Reputation: 419
I'm going on with my project of OCR using MS Visual Studio 2008, OpenCV, C++ and SVM. I've generated a dataset of > 2000 samples of machine-printed characters. When I test with linear kernel, I always get 96,36% accuracy rate.
How I use SVM in OpenCV can be referred in this thread.
Now I try to use RBF kernel and encounter these 2 problems:
(1) No matter what parameters (C and gamma) I used, all the characters were always classified to 0 (zero). If I test with MNIST all of the digits are 9.
I hope someone with experience in OpenCV & SVM can explain to me. I know there're some other good frameworks for machine learning & image processing like ACCORD.NET, but I've already used C++ and it would be troublesome to turn the whole program into C# (OCR is only a part of it).
The version of OpenCV is 2.3.1.
(2) I moved this problem to another question as suggestion of etarion. If you have time please check it out: Visual Studio reports error C2664 with train method of SVM in openCV.
Upvotes: 3
Views: 4858
Reputation: 12152
The theory suggests that under the correct parameters an RBF kernel works at least as well as a linear kernel. Therefore I will list common sources of problems:
It is possible that you're having numerical difficulties. Have you normalized your data? Is every feature between 0 and 1? or -1 and 1? What is the numerical range of the actual decision values? What is the range of the feature values?
Is it possible that you're overestimating the performance of the linear classifier (i.e. test and train on the same data?)

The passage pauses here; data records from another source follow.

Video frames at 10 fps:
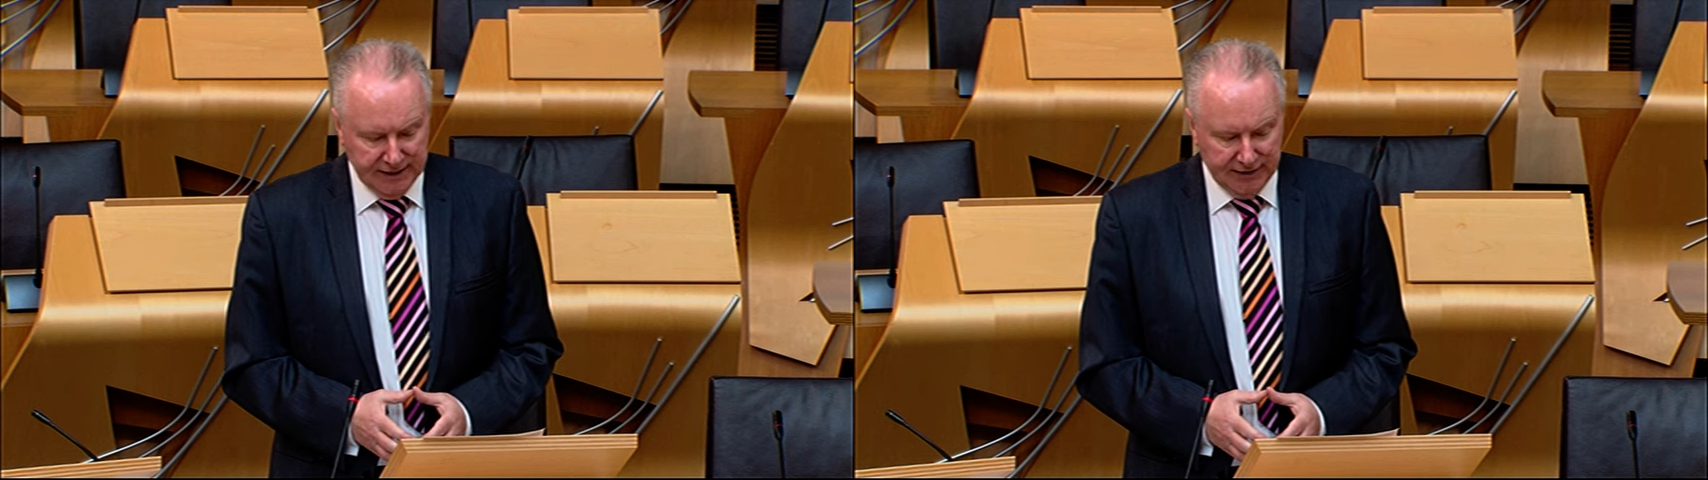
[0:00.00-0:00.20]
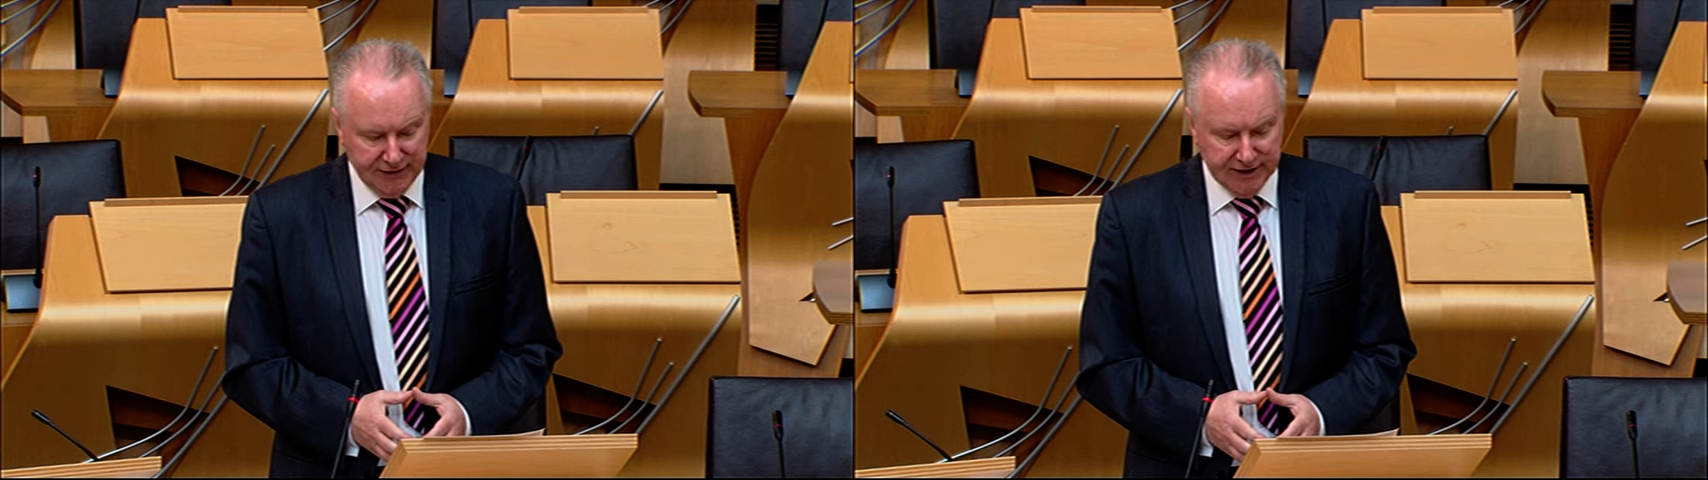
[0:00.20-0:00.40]

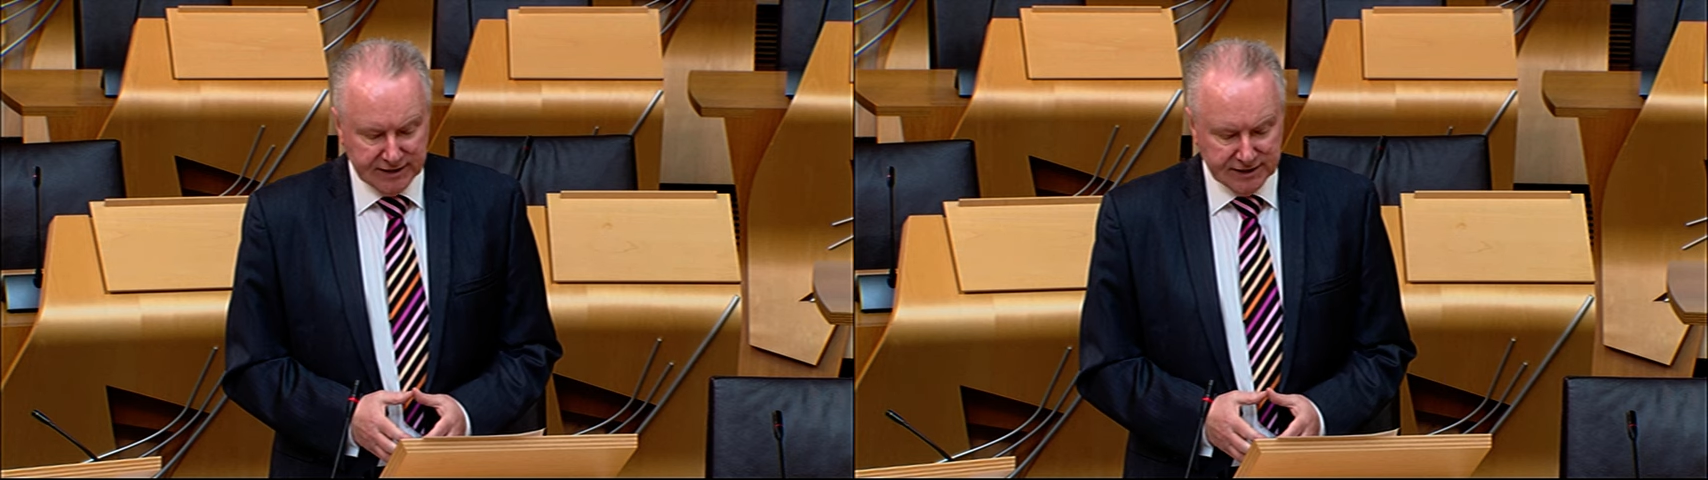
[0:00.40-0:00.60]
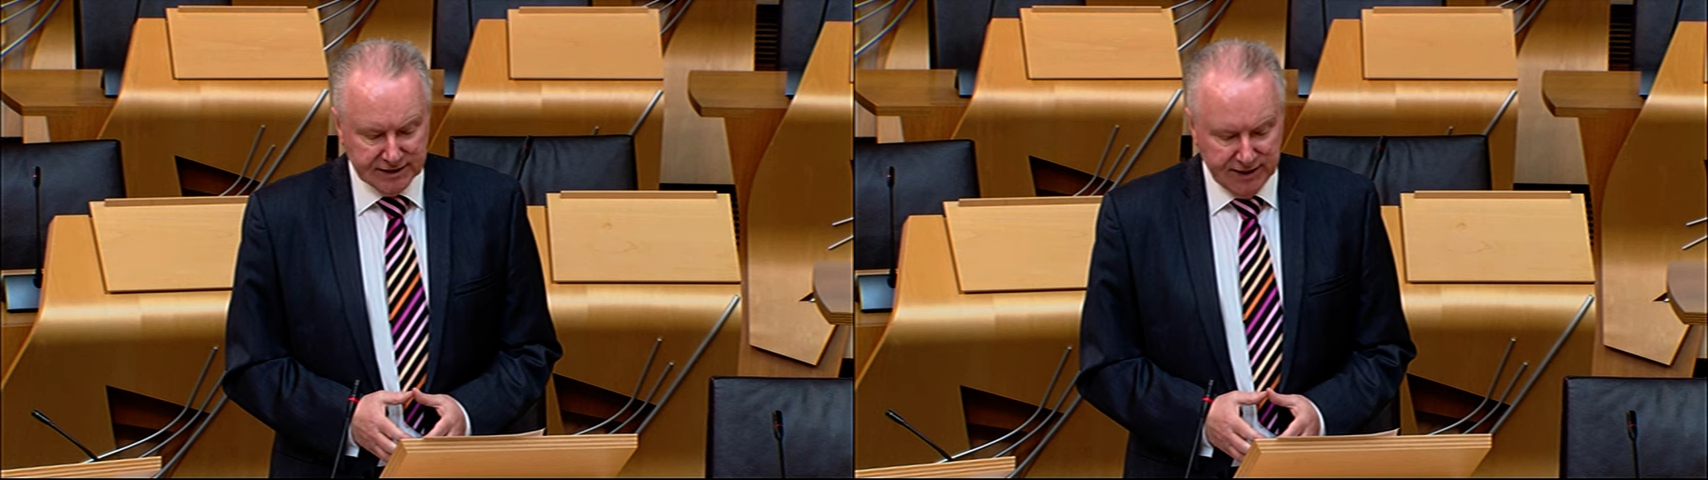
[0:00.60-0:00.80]
I think
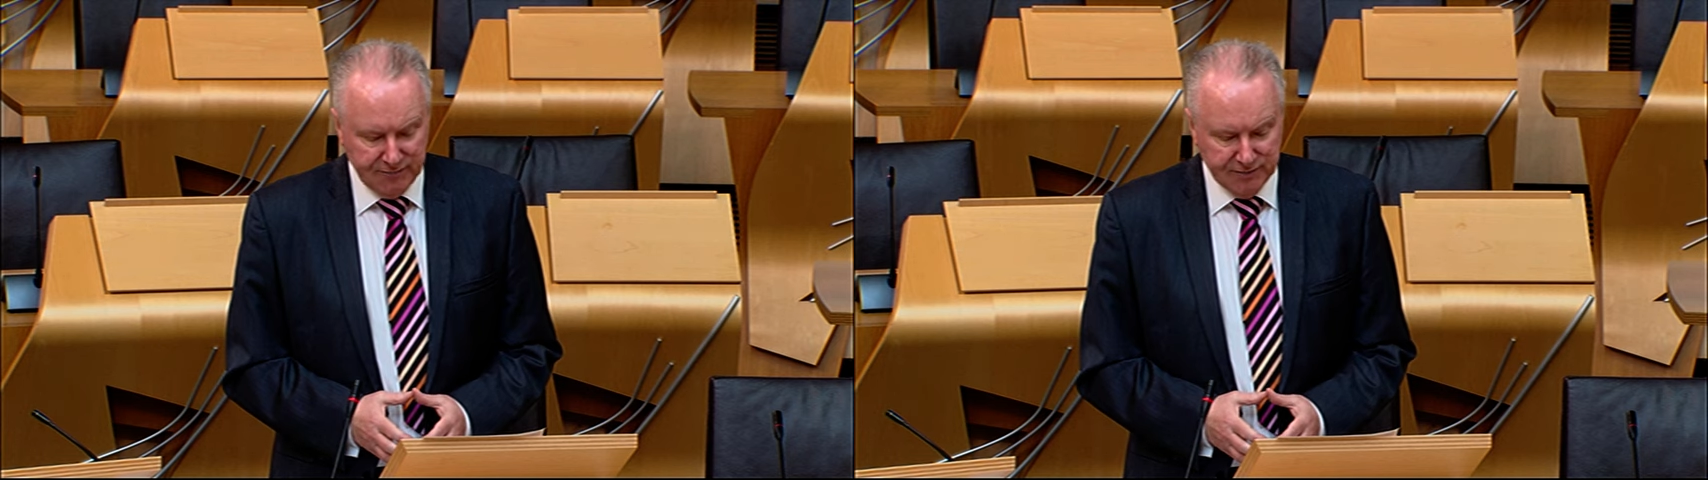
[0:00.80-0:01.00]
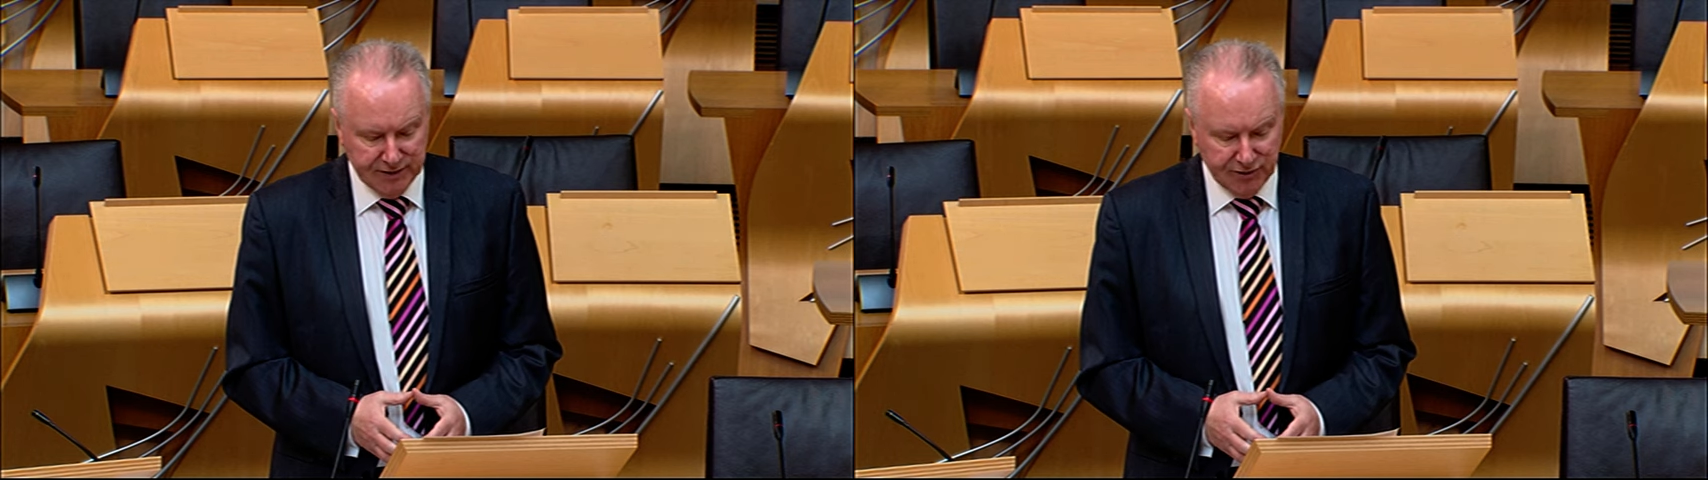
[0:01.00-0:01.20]
it's
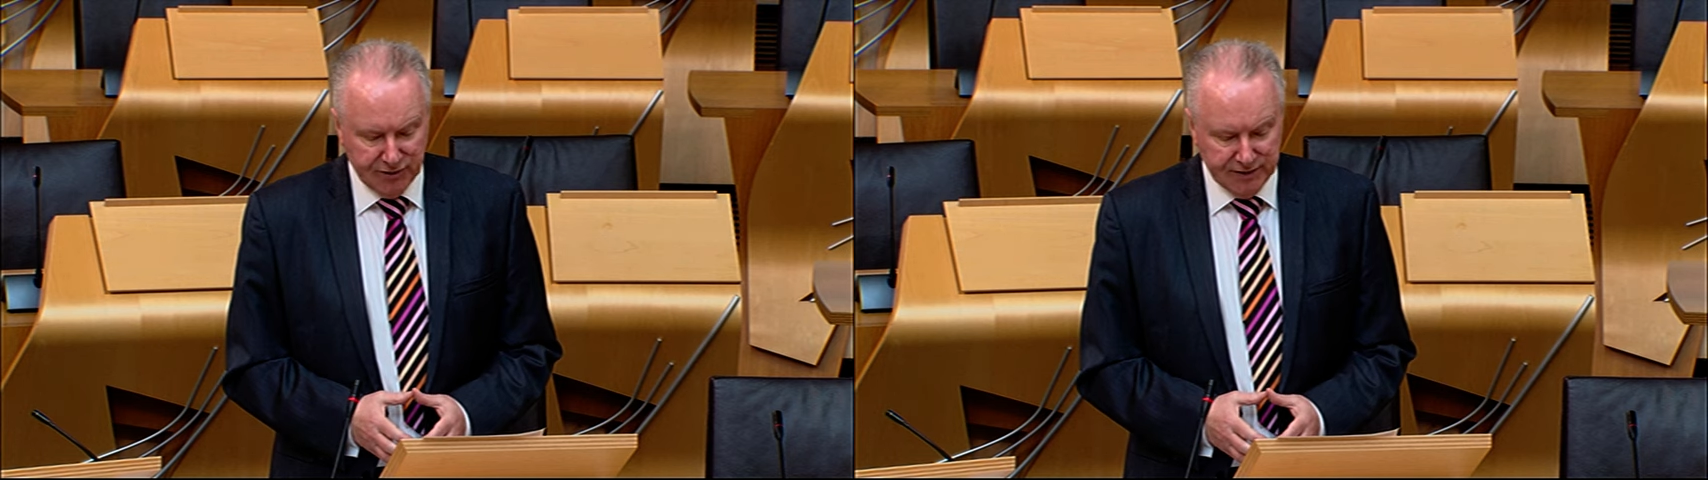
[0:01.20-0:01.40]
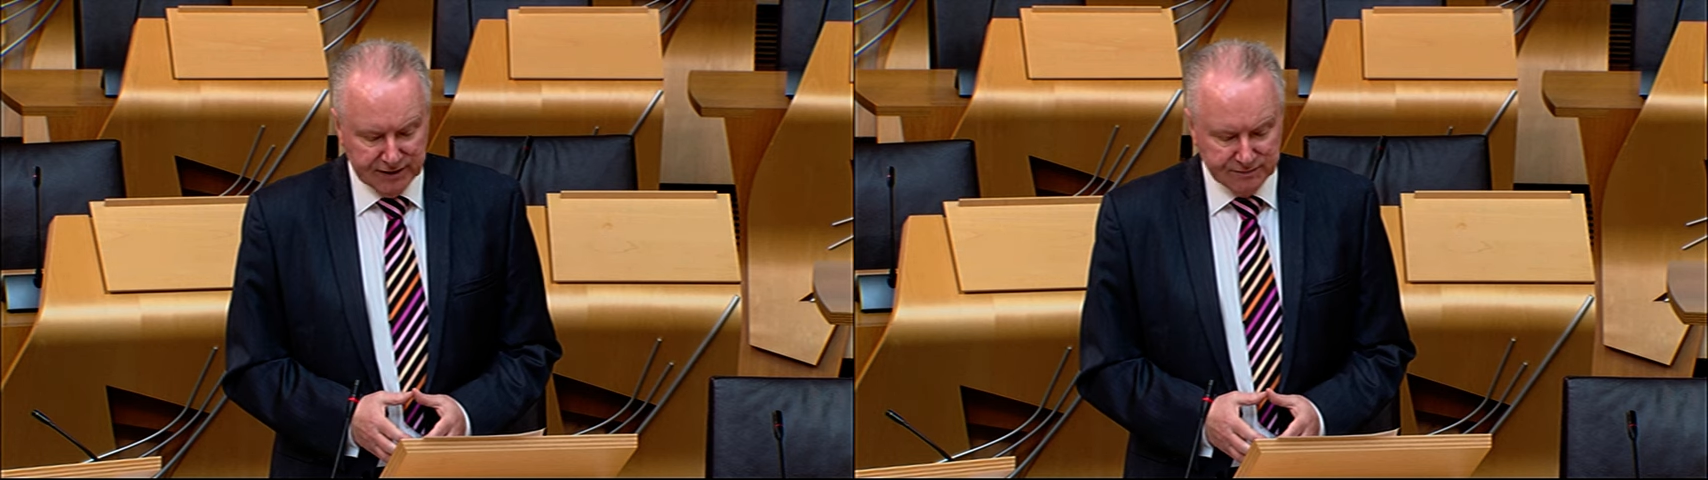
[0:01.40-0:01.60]
incumbent
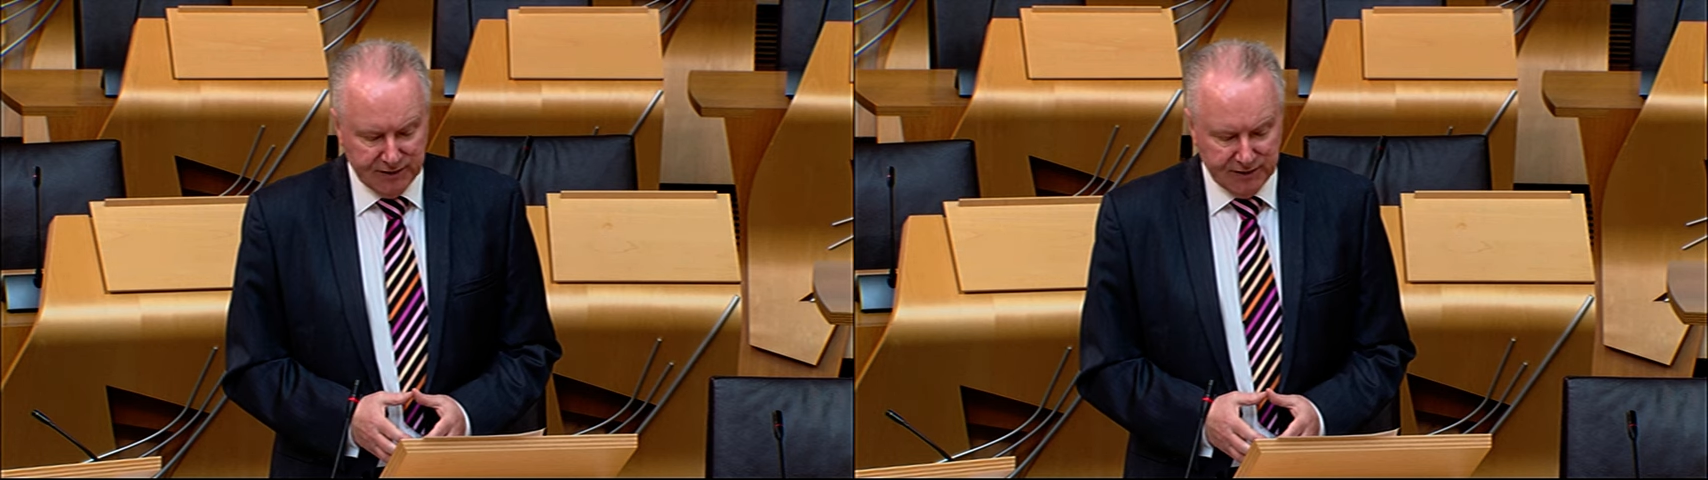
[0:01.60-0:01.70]
on this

Could it be that your multi class representation is somehow flawed. Does the same performance difference hold for a two class problem instead of a ten class problem?
Upvotes: 1
Reputation: 17151
As for the first part, it's very likely that your parameters are off. There's a train_auto method for automatic parameter estimation, you can extend the used parameter ranges if those don't yield nice results by passing custom parameter grids to the method (but try the default parameters first).
Upvotes: 0